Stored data
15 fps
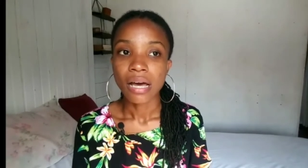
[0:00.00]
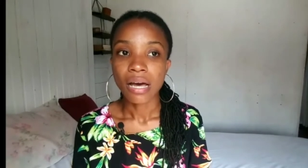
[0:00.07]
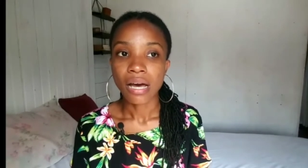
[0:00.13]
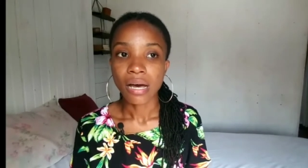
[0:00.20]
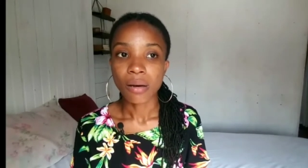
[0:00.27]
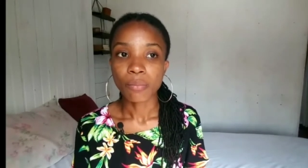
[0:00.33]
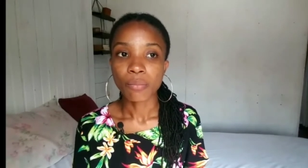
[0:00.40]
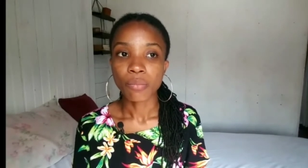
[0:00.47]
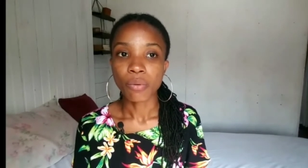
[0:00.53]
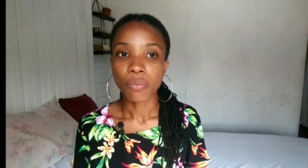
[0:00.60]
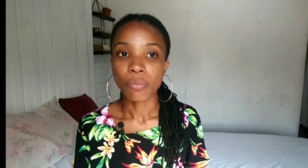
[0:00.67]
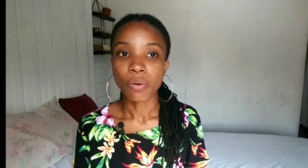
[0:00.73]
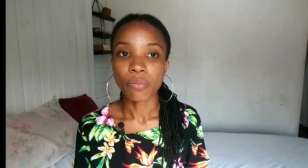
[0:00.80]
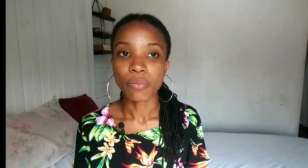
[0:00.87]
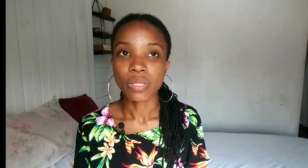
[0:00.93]
Um,
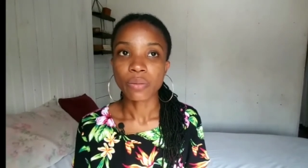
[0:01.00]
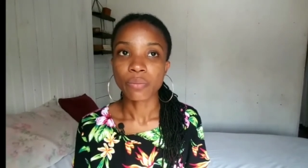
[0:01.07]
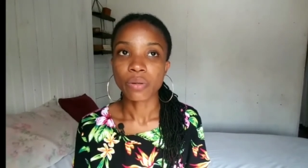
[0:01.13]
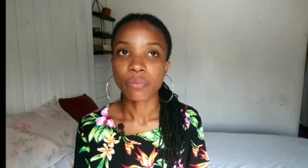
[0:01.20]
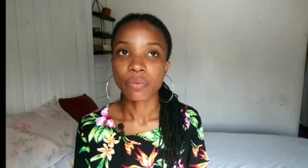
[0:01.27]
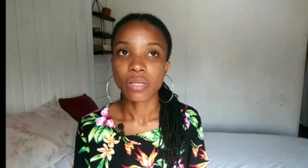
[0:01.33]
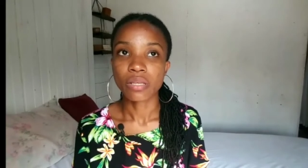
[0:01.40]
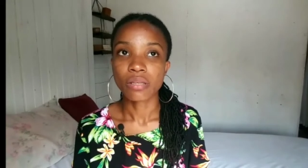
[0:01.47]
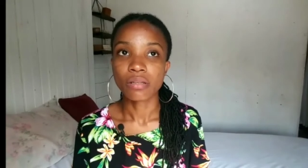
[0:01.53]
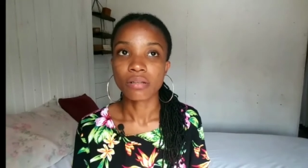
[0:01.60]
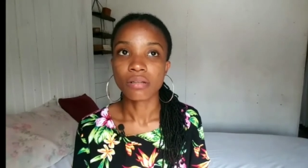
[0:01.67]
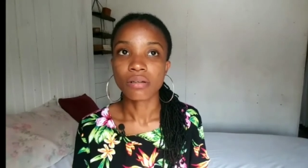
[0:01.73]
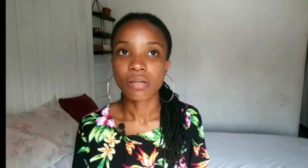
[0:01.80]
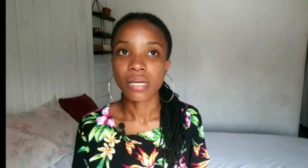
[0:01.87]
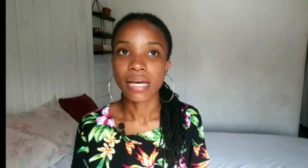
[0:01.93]
when we when we
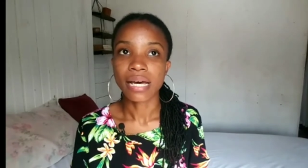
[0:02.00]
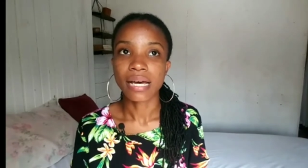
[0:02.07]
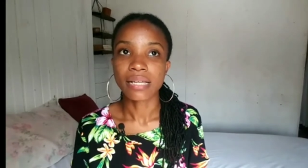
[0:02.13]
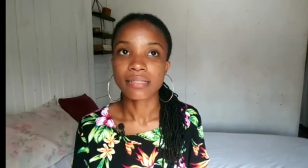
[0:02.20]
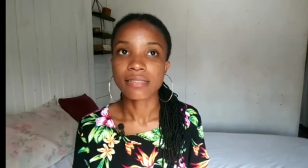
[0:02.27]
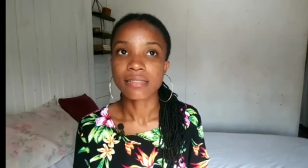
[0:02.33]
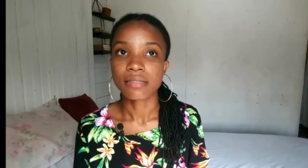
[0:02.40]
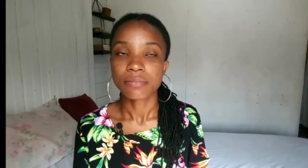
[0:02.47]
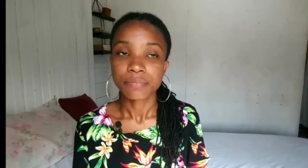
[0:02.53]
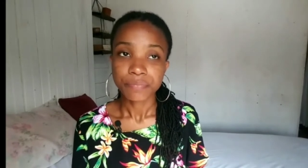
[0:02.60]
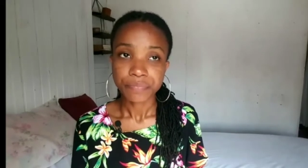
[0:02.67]
look at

● PROBLEM
Write out each entry again exactly, and skip the pictures.

● TASK SOLUTION
15 fps
[0:00.00]
[0:00.07]
[0:00.13]
[0:00.20]
[0:00.27]
[0:00.33]
[0:00.40]
[0:00.47]
[0:00.53]
[0:00.60]
[0:00.67]
[0:00.73]
[0:00.80]
[0:00.87]
[0:00.93]
Um,
[0:01.00]
[0:01.07]
[0:01.13]
[0:01.20]
[0:01.27]
[0:01.33]
[0:01.40]
[0:01.47]
[0:01.53]
[0:01.60]
[0:01.67]
[0:01.73]
[0:01.80]
[0:01.87]
[0:01.93]
when we when we
[0:02.00]
[0:02.07]
[0:02.13]
[0:02.20]
[0:02.27]
[0:02.33]
[0:02.40]
[0:02.47]
[0:02.53]
[0:02.60]
[0:02.67]
look at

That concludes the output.